● **Problem statement**: Return every line of the records below verbatim, with no pictures in the copy.

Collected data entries
******

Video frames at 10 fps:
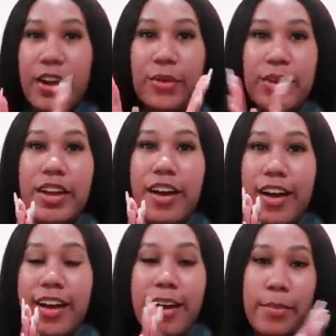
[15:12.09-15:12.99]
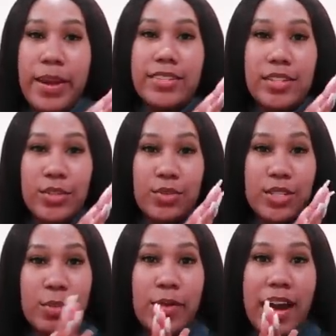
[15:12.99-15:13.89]
we are about to
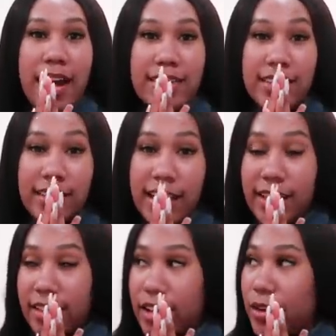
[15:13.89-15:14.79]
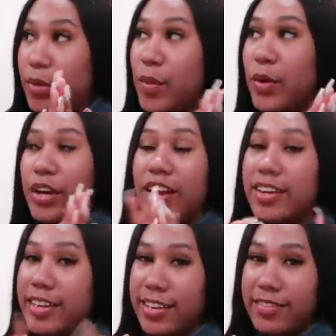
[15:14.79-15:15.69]
surprise Layla with one of her
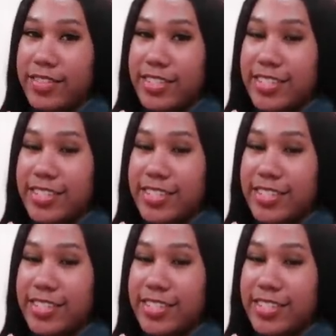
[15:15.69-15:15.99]
gifts.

******

● **Exercise solution**:
Video frames at 10 fps:
[15:12.09-15:12.99]
[15:12.99-15:13.89]
we are about to
[15:13.89-15:14.79]
[15:14.79-15:15.69]
surprise Layla with one of her
[15:15.69-15:15.99]
gifts.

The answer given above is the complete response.